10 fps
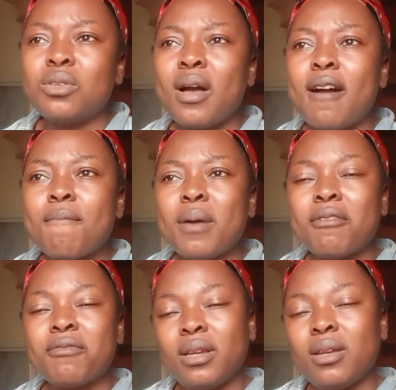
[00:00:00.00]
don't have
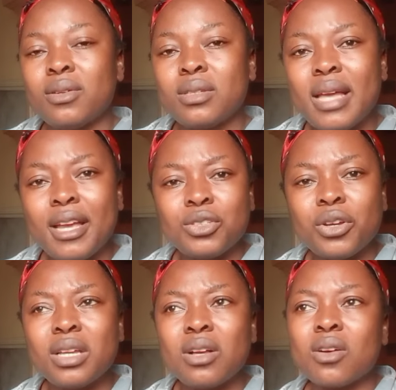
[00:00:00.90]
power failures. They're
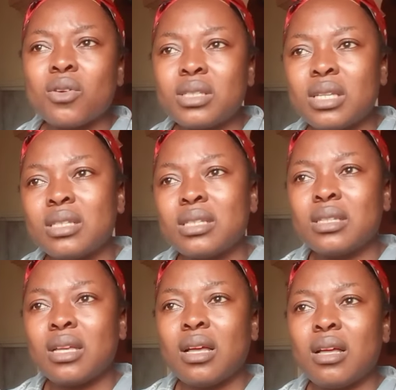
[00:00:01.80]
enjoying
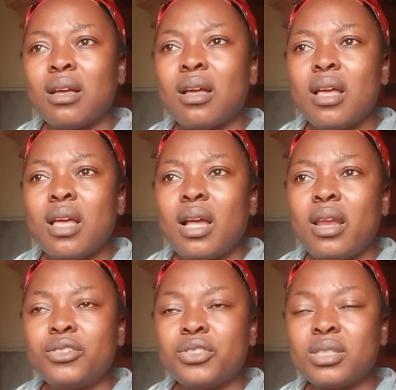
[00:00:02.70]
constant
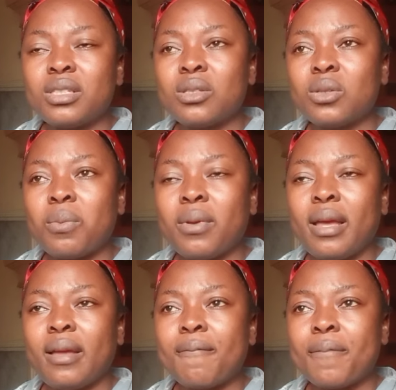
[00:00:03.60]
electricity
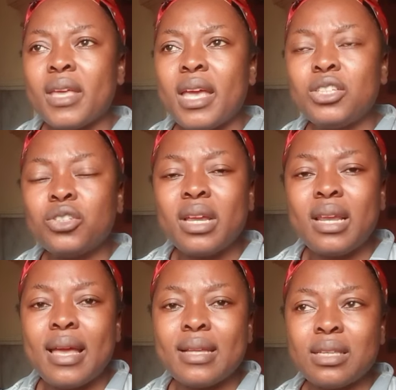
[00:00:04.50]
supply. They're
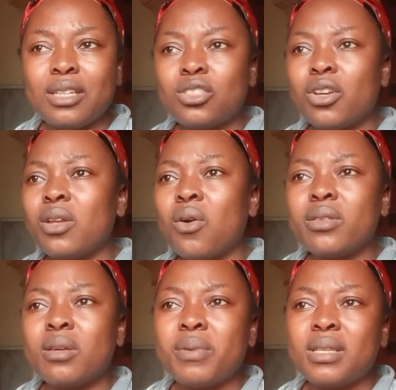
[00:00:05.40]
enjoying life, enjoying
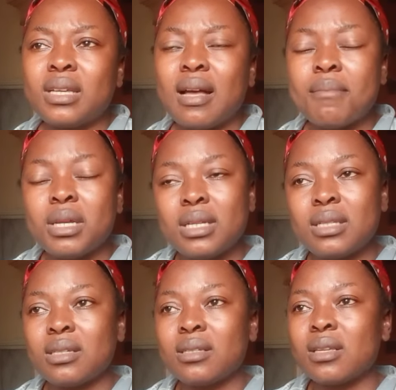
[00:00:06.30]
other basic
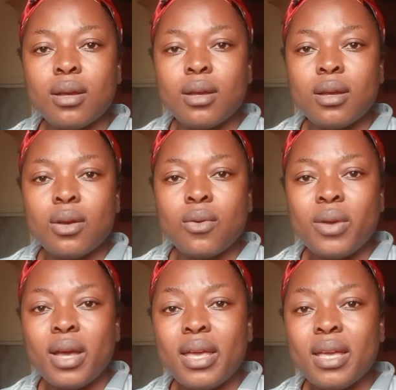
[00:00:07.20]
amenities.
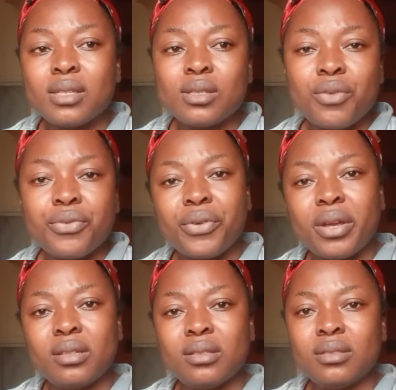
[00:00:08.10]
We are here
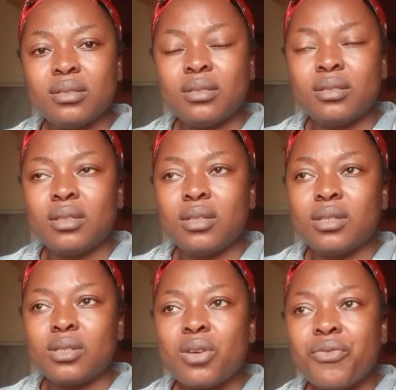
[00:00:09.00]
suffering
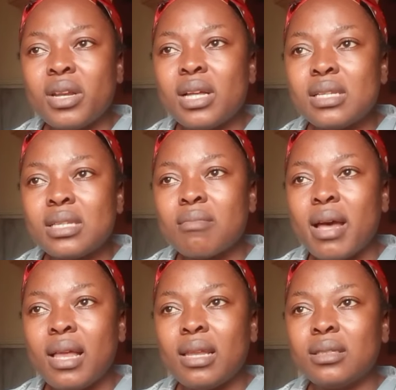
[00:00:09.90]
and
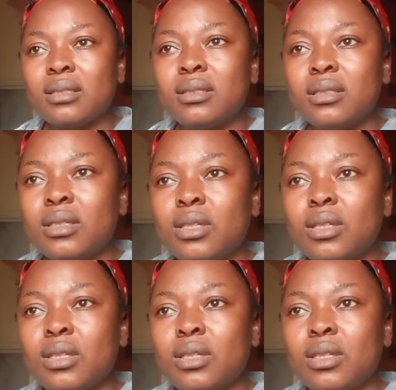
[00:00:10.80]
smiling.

- [ASSIGNED TASK] Please copy exactly the lines from the one containing "[00:00:05.40]" through the last line of the records above, both included, and leave out any pictures.

- [EXERCISE OUTPUT]
[00:00:05.40]
enjoying life, enjoying
[00:00:06.30]
other basic
[00:00:07.20]
amenities.
[00:00:08.10]
We are here
[00:00:09.00]
suffering
[00:00:09.90]
and
[00:00:10.80]
smiling.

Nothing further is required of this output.